Moreover, AI developers have been hard at work to permit users to add their own specialized tools to permit better answers to questions that arise in their particular domain. I will cover this issue in more depth in a later blog post (I seem to be generating quite an agenda for myself), but the general term is "function calling" and the acronym you need to know is MCP (Model Context Protocol). It’s a way of equipping AI with domain-specific tools, data, and capabilities that lie beyond its native training. Think of it as plug-and-play functionality: an interface through which the AI can access up-to-date court opinions (or other text repositories), proprietary databases, internal memos, or even your own research guides. The model no longer has to "guess" based on training—it can look things up, run searches, parse structured documents, and interact with external software on your behalf. What’s astonishing is how little infrastructure this requires. Give the AI a clear schema, stable endpoints, and a permissioned interface, and you can build a legal research assistant that’s not just competent—it’s tireless, cheap, and fast.

Footnote: The legal profession is drowning in unindexed complexity and needlessly expensive proprietary tools inelegantly bolted to ancient software. MCP tools are lifeboats waiting to be launched. Trust me, a fortune awaits whoever builds the first trustworthy, MCP-native agent for law.

Factor 3.5: Has the AI been humming along successfully?

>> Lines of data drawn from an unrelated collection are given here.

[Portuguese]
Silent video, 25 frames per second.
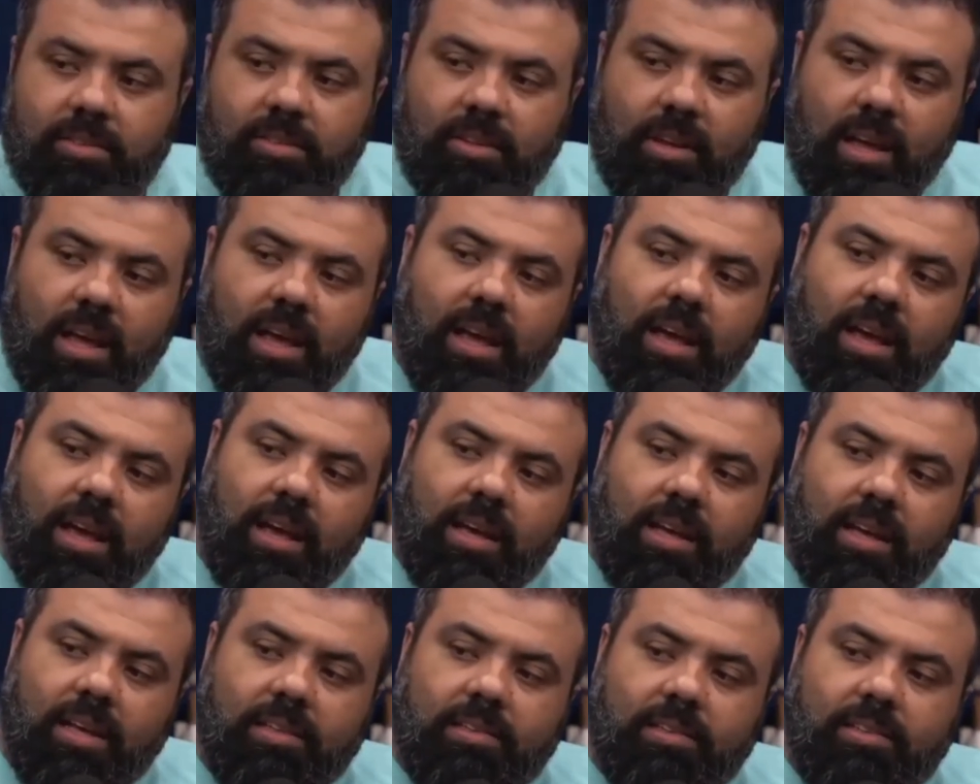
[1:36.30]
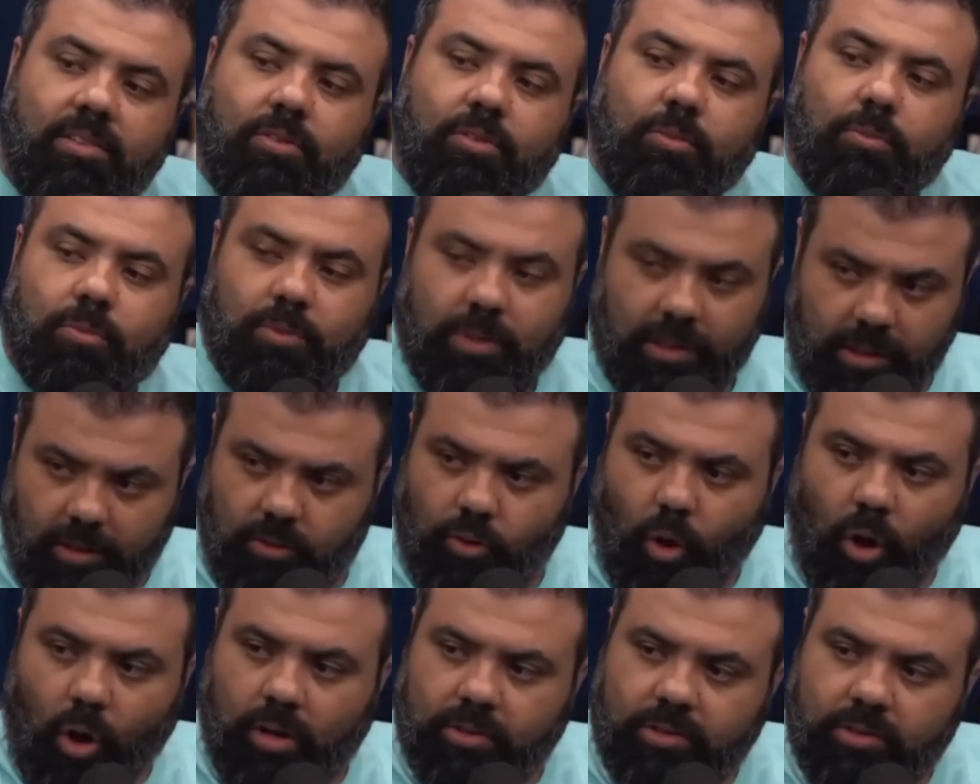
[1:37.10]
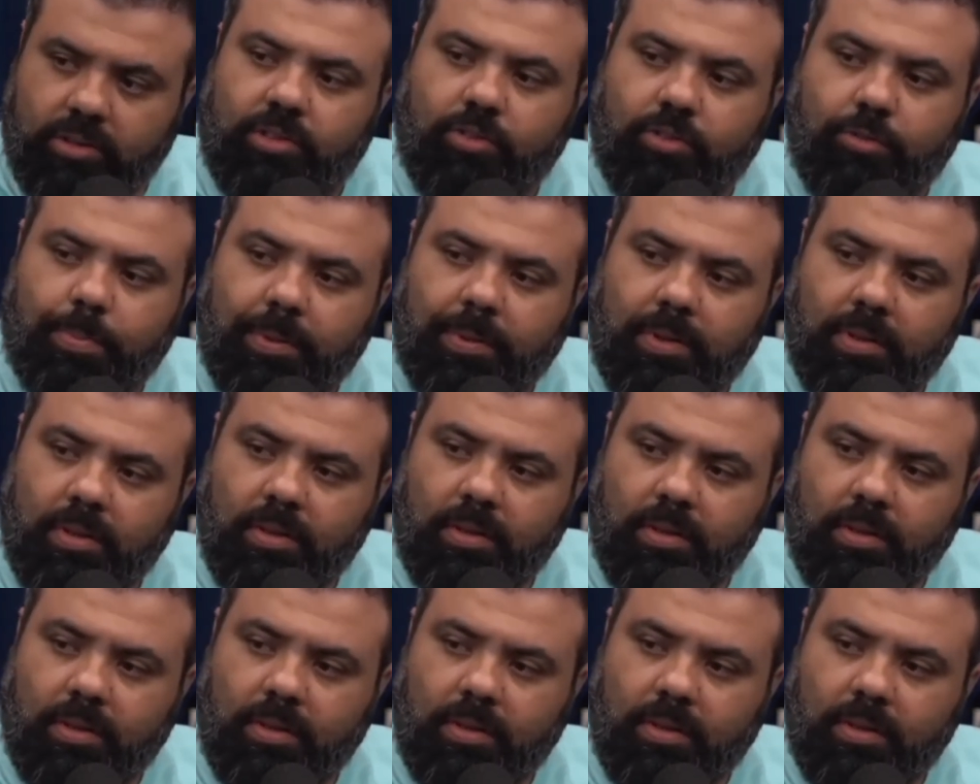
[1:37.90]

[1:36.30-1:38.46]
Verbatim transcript: é, esse idoso. Início de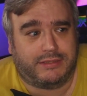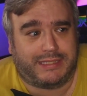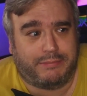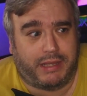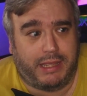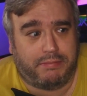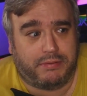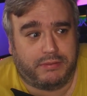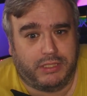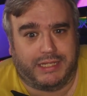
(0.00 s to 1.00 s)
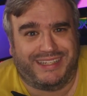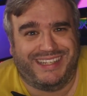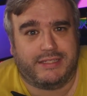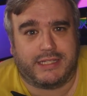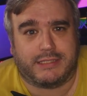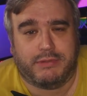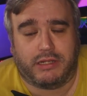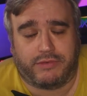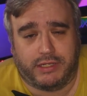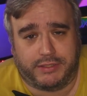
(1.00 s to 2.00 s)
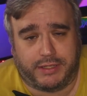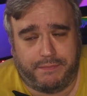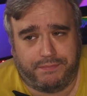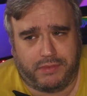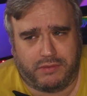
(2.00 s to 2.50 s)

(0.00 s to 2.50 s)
Thema App, ja, die ist jetzt mittlerweile da,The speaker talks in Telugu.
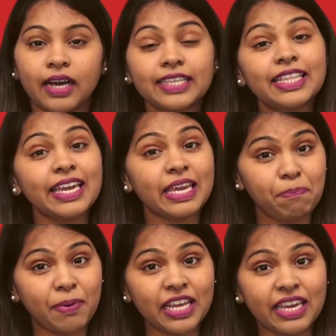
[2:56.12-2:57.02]
అయితే
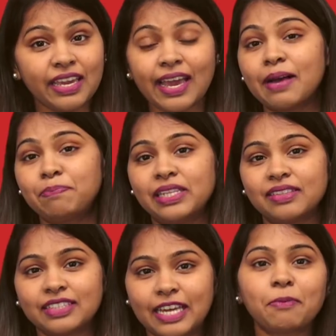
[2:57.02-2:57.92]
ఇప్పటికీ యాపిల్
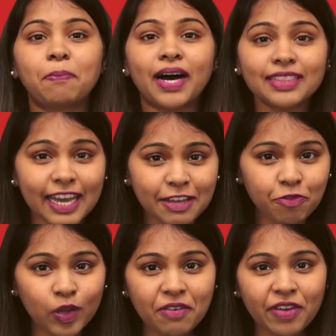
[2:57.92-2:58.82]
తన పాత
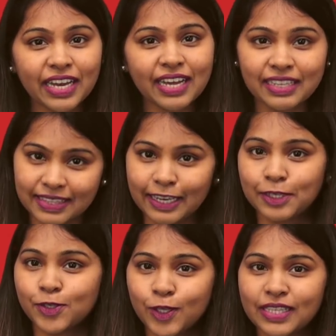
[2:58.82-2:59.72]
ఐఫోన్ల వేగాన్ని
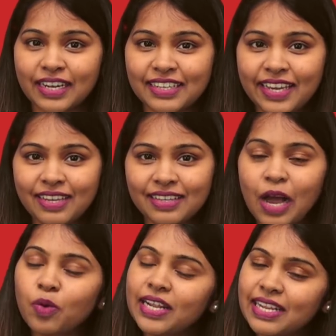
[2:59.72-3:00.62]
తగ్గిస్తోందా అంటే
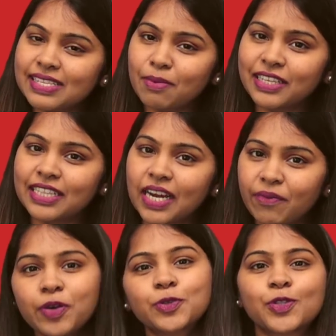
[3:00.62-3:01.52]
అవుననే
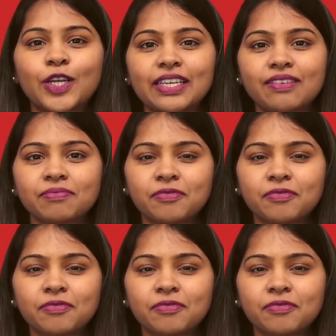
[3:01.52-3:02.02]
సమాధానమే వస్తోంది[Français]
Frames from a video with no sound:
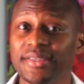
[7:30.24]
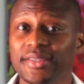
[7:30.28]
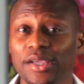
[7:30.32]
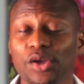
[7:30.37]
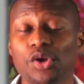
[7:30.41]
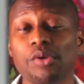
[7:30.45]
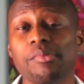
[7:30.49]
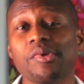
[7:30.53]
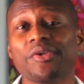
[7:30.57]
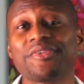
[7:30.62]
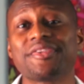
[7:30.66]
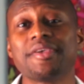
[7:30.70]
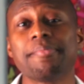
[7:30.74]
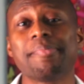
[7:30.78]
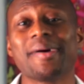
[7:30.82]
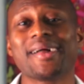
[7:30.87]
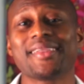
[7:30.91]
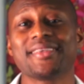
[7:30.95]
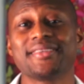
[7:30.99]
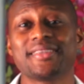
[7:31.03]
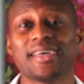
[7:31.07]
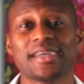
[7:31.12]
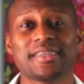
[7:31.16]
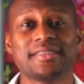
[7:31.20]
c'est commencer par
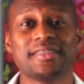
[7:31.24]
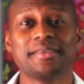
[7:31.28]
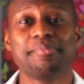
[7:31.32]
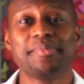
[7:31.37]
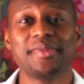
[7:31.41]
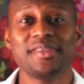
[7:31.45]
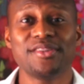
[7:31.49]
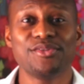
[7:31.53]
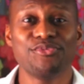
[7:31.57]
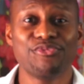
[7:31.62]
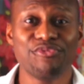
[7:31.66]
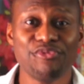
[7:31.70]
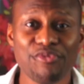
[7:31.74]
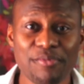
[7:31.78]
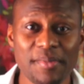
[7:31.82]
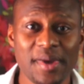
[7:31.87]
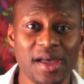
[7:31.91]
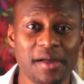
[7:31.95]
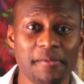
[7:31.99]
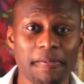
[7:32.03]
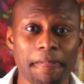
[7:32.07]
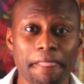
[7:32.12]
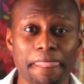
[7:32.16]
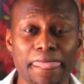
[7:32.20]
les accepter
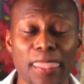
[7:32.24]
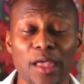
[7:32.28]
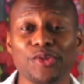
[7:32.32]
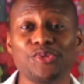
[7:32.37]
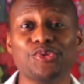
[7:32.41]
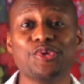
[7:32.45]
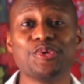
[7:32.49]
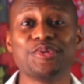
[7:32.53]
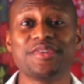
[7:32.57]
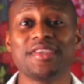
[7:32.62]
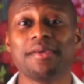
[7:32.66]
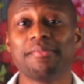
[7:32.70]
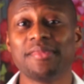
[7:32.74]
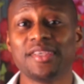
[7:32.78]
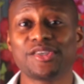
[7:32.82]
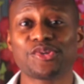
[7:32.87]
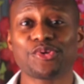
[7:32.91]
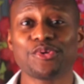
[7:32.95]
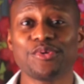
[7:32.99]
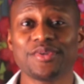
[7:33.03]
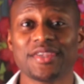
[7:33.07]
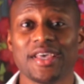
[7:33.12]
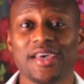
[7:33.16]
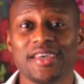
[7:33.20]
vous-même. Deuxième des
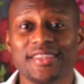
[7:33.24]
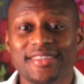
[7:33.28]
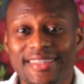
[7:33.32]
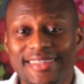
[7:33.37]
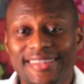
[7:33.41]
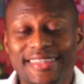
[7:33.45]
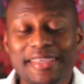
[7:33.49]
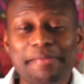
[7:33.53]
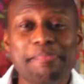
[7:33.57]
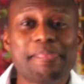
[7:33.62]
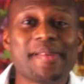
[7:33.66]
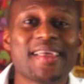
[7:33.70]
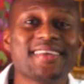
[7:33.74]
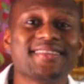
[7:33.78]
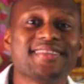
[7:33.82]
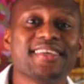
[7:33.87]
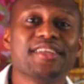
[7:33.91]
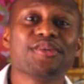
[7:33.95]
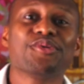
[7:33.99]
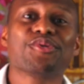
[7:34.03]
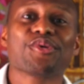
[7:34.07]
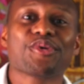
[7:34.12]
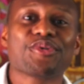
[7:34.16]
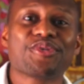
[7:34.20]
choses, c'est
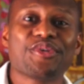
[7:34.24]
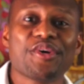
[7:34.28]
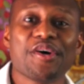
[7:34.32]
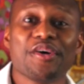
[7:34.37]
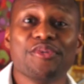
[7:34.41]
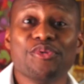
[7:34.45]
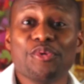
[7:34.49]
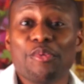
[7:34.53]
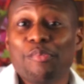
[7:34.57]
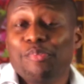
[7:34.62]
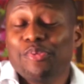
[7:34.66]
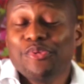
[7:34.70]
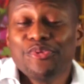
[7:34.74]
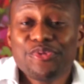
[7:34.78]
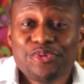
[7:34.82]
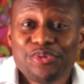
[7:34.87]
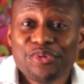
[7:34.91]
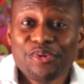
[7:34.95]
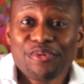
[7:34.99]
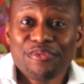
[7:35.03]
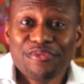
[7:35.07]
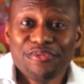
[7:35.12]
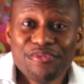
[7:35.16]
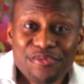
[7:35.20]
déplacer le curseur, non plus sur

"And oftentimes, to win us to our harm, The instruments of darkness tell us truths, Win us with honest trifles, to betray's in deepest consequence"MacBeth

Beware. There may or may not be a good technical explanation for this phenomenon (context drift?), but in my experience AI is more likely to hallucinate when its prior correct answers have given you undue confidence in its continued accuracy. It's when you let your guard down, that the devious part of AI decides to insert a false fact. The solution is simple. Don't let your guard down. The fact that AI has been doing just fine in the colloquy thus far is no guarantee that it will continue to do so. If it's remotely important, you have to check its answers even if nothing in its immediate past leads you to believe it is about to confabulate.

Responsibility

I end this post with what may seem like a cliche. But it also happens to be true. Ultimately, few are likely to care or commiserate that the error in the document with your name originated from AI. AI is not (yet) a juridical entity with responsibility. We humans are in control for now. AI is a little bit like an automobile. They are both amazing technologies. But in both, if you don't know what you are doing and ignore warnings, they can cause great harm. We have learned over decades to anticipate vehicle problems that increase the risk of injury. And we have invented safety systems that suggest a high probability of failure. While we don't quite yet have the latter with AI (maybe soon?), we can still become educated. That's what this blog post is about. And when we do learn the danger signs, the immense benefits of collaboration with the incredible "intelligence" of modern AI can be enjoyed with considerably less fear and considerably more success.

Notes

  1. For a more technical report (prepared by AI, of course) on AI hallucinations, you can read this. https://docs.google.com/document/d/1QX2TiFvRxKxJSR7hSt0fhqyvUgkkzREQreCsg5aJ_Y4/edit?usp=sharing
  2. I gave Google's NotebookLM this blog entry, the above technical report and an mp3 of my interview on Houston Matters. I asked it to produce a short podcast that focused on this blog entry. Unfortunately, this resulted in a very meta error. The podcast that discussed hallucinations itself contained a kind of hallucination: faithlessness. Despite my request, the AI focused on the technical document. And it was long. Still, the synthetic podcast is interesting and useful, particularly as a supplement to this blog entry. Here's a link: https://notebooklm.google.com/notebook/bd6bd5b4-9dc4-487b-9cab-e65e3b34bc85/audio
  3. I have always been fascinated by the 1969 Mets and the improbability of their success. But if you look at their pitching you will see what happened. Imagine a team that had Nolan Ryan in his most flame throwing youth on their roster, but with a starting rotation so solid that Ryan could not routinely make the starting rotation!